Desde os anos 90 que conservadores americanos vem falando de marxismo cultural. Segundo esses pseudo-teóricos, haveria um plano “da esquerda” de se infiltrar nas sociedades ocidentais para “destruir seus valores” por meio de uma coalizão formada por “negros, estudantes, mulheres feministas e homossexuais”. Essa galera criticava desde a presença de LGBTS em programas de televisão até demandas por direitos civis e por igualdade como expressões desse “ramo” do marxismo cujo objetivo seria a destruição do modo de vida defendido pelos ideais conservadores.
Essa cartilha foi importada pela direita conservadora brasileira e passou a aparecer nos ataques contra a “ideologia de gênero”, em projetos como o “escola sem partido”, e na construção desse novo discurso de direita, ora mais raivoso e descontrolado, ora pretensamente erudito.
Lembram dos diferentes tipos de perfis psicológicos e suas diferentes suscetibilidades? Então, eles entram em cena na hora de elaborar diferentes táticas de produção de conteúdo.
Um dos grandes arautos do combate ao marxismo cultural[11] é justamente Steve Bannon, que dirigiu a Cambridge Analytica e foi um dos principais estrategistas da campanha de Trump[12] e do início de seu governo. Bannon é um dos responsáveis pela produção de conteúdo de extrema direita Breitbart, um laboratório de produção de conteúdo sensacionalista e de disseminação de discurso de ódio contra minorias políticas e de fake news.
Bannon formulou uma teoria de guerra cultural e a partir de táticas militares aplicadas à comunicação, criou uma verdadeira arma de guerra comunicacional, por meio da qual seria possível manipular culturalmente grandes números de pessoas de maneira altamente personalisada por meio das redes sociais[13].
Sabe aquele amigo que foi ficando cada vez mais empolgado com o passar do tempo, que compartilhava vários conteúdos de fonte duvidosa e ultimamente tá na base dos memes e do caps lock “FORA PT LULA NA CADEIRA BANDIDOOOOS”? Então, essas pessoas vem sendo bombardeadas há meses por conteúdos desenhados sob medida pra elas, produzidos pelas mesmas pessoas que analisam esses bancos de dados massivos e sabem exatamente como manipular cada tipo de pessoa de uma determinada forma[14].
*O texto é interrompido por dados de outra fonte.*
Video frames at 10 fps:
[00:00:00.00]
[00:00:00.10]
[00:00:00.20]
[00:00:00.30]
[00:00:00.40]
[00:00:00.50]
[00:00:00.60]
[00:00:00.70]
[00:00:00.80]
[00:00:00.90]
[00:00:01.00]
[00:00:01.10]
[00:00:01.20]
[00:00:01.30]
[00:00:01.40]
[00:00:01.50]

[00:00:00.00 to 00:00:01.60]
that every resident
E essa tática é particularmente eficiente quando se baseia na desconstrução da imagem do opositor. Essa poderia ser uma das explicações sobre porque o antipetismo chegou nesse ponto raivoso e irracional que estamos agora: porque esse tipo de discurso de nós x eles é extremamente eficiente para induzir comportamento, e é mais fácil manipular e induzir as pessoas quando elas estão movidas pela raiva e pelo medo dos bandidos vermelhos.
Christopher Wylie abandonou a Cambridge Analityca quando começou a ser discutida pela campanha de Trump a possibilidade de produção de conteúdo voltado a dissuadir eleitores negros de votarem como forma de favorecer eleitoralmente o candidato republicano. Após a saída da empresa, Wylie foi ouvido como testemunha perante o congresso americano [16] e o parlamento inglês [17] para esclarecer o papel desempenhado pela empresa na interferência no processo eleitoral dos EUA e também no referendo do Brexit.
A relação da campanha de Bolsonaro com a extrema direita internacional e as táticas de comunicação utilizadas por sua campanha sugerem que os métodos utilizados pela Cambridge Analytica, na proposta de guerra cultural defendida por Steve Bannon[18] estão operando no Brasil e com êxito.